Farm bill conferees look to tackle controversial livestock issues

Published on: Oct 30, 2013

Wednesday afternoon members of the long-awaited Congressional farm bill conference conducted their first business meeting and members offered opening statements on issues important to them. Although leading up to the debate, attention has been predominantly focused on the different policy approaches to nutrition and the commodity title, it was the mention of many hot button livestock issues that continued to resurface through the two and a half-hour meeting that could cause a deep line in the sand.

Senate Agriculture Committee chairwoman Debbie Stabenow (D., Mich.) took the first punch when she said she had "great concern" regarding Rep. Steve King's (R., Iowa) provision that "overrides state government's constitutional authorities." King countered in a tweet after Stabenow's statement that his amendment was "mischaracterized" as an attempt to override state government's constitutional authority.

The King amendment was passed in House Committee both in 2012 and 2013 was tailored to protect the interstate commerce of food and agricultural products, he said. After California passed its Proposition 2 which sets standards on how eggs can be raised, King said the bill was needed to prevent states such as California from regulating production practices in another state.

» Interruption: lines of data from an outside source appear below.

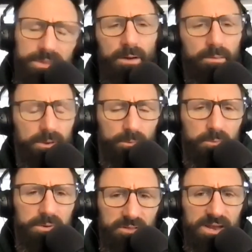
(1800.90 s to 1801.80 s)
But yeah, we
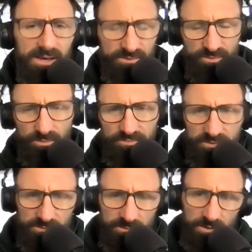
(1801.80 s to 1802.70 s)
went to the nationals
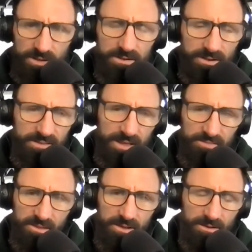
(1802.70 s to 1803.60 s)
and did
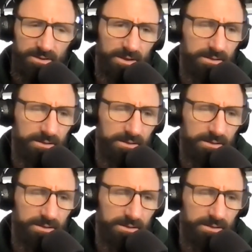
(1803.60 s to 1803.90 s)
that thing.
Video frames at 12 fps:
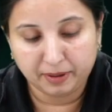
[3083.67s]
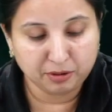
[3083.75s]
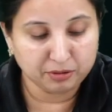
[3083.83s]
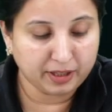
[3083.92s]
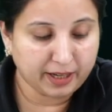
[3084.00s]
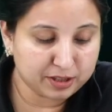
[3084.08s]
to
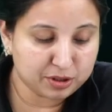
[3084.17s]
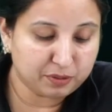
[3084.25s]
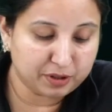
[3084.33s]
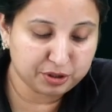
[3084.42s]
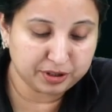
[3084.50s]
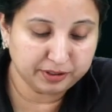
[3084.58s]
the next
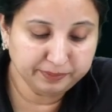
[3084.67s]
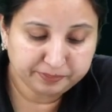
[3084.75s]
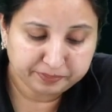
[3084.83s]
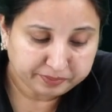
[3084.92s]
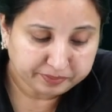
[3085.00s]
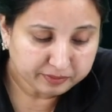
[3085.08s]
question.
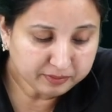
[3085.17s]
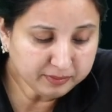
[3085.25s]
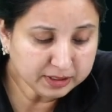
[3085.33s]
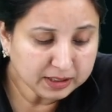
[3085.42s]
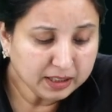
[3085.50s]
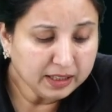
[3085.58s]

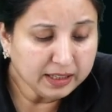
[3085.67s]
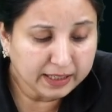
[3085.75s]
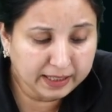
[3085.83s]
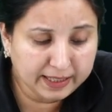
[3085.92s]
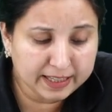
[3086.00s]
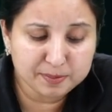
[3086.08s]

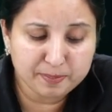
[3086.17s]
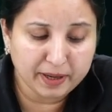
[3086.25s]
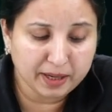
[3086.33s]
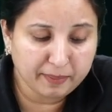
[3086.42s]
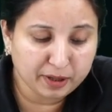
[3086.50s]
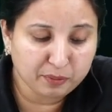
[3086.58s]
In
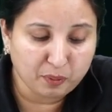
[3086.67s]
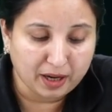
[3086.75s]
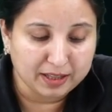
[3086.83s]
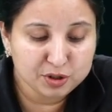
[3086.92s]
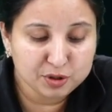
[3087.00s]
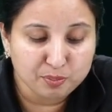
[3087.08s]
experiment
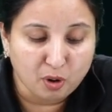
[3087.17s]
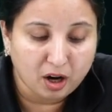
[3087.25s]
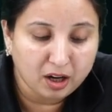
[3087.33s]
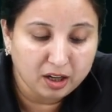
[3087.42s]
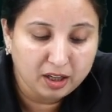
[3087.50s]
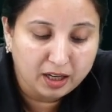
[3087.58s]
1,
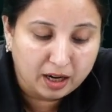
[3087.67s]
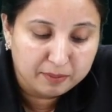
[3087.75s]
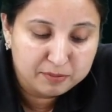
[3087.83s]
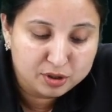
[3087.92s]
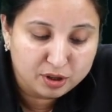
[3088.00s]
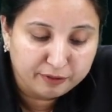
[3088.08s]
small
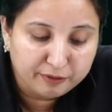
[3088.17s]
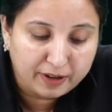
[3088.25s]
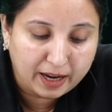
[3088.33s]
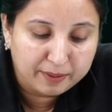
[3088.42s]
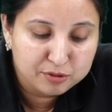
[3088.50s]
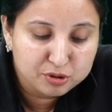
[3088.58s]
lumps of
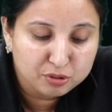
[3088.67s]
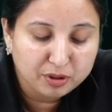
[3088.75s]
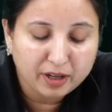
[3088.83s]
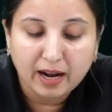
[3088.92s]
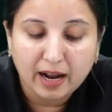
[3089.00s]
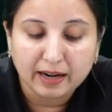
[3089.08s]
limestone
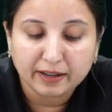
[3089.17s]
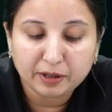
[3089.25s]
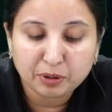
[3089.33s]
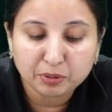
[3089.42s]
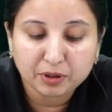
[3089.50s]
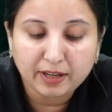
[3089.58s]
are
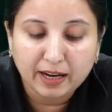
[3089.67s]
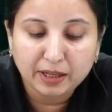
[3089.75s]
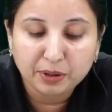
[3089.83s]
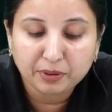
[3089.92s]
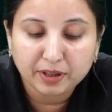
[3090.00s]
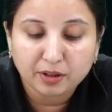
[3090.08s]
added to the
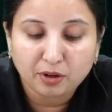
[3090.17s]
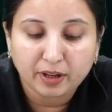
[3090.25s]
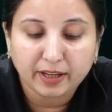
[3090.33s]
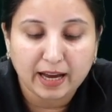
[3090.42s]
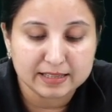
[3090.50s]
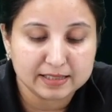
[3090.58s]
dilute
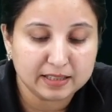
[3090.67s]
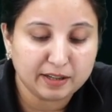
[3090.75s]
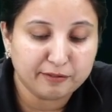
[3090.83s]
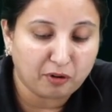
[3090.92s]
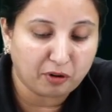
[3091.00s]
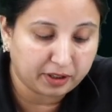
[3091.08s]
ethanoic acid
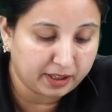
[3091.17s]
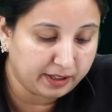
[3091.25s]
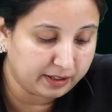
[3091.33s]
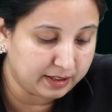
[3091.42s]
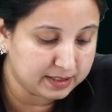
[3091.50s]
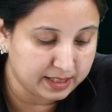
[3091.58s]
at 40
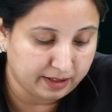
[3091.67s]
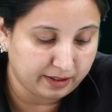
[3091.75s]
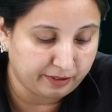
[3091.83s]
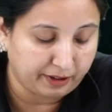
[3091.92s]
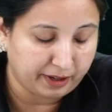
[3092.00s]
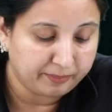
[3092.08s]
degrees
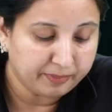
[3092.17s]
centigrade.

King in his opening statement said the issue will remain a "top priority" for him within the conference committee and added his amendment "prohibits trade protectionism between the states."

Rep. Jim Costa (D., Calif.) called for the removal of the "vague and overly broad" King amendment that he says was "clearly targeted at California's producers."

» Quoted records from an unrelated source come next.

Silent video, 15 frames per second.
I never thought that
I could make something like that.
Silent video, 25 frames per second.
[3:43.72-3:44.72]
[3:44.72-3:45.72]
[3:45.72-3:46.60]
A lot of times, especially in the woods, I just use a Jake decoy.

Costa said it sets up a one-size-fits-all policy in Washington. "This is anti-federalism. It says we know better than the states to act on their own behalf."

Rep. Kurt Schrader (D., Ore.) again questioned whether the amendment is germane to the farm bill as he did previously in House Agriculture Committee debate. He called the amendment's inclusion in any final bill a "poison pill."

COOL

Country-of-origin labeling (COOL) was another hot topic that several conference members mentioned in their opening comments.

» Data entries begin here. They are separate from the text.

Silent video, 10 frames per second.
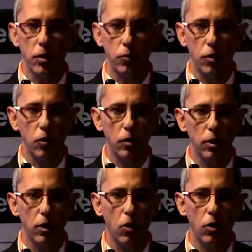We know that
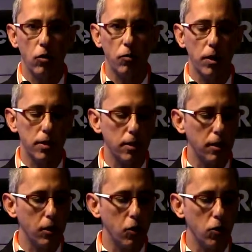the long head of biceps
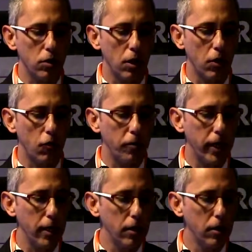can cause a lot of pain.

Sen. Tom Harkin (D., Iowa) has participated in eight farm bill conferences himself, and was the chairman during the 2002 and 2008 farm bills that brought about COOL, and said he hoped the committee does not interfere with USDA on COOL or GIPSA.

Rep. Mike Conaway (R., Texas) called COOL a "failed experiment" and Rep. Austin Scott (R., Ga.) said it has caused "significant damage" to the industry. Since the WTO could allow our major trading partners Canada and Mexico to retaliate against the U.S., Scott said a "resolution is a necessity."

Rep. Mike McIntyre (D., N.C.) added legislators need to find a legislative fix for COOL. Ahead of the meeting the National Farmers Union, U.S. Cattlemen’s Association, American Sheep Industry Association and Consumer Federation of America sent a letter to conferees stressing continued strong support for COOL and opposition to any legislative changes to the law. 

“The agribusiness and packer-producer groups are merely trying to scare members of Congress into changing the law to benefit their bottom lines,” said the letter. “We strongly oppose such action. COOL is a top priority for our organizations. Any effort to change it in the farm bill would affect our groups’ support of that legislation.”

Sen. Pat Roberts (R., Kan.) said he appreciated the House addressing several burdensome regulations that he's also worked on including pesticides, farm fuel tank storage, the lesser prairie chicken, GIPSA and COOL.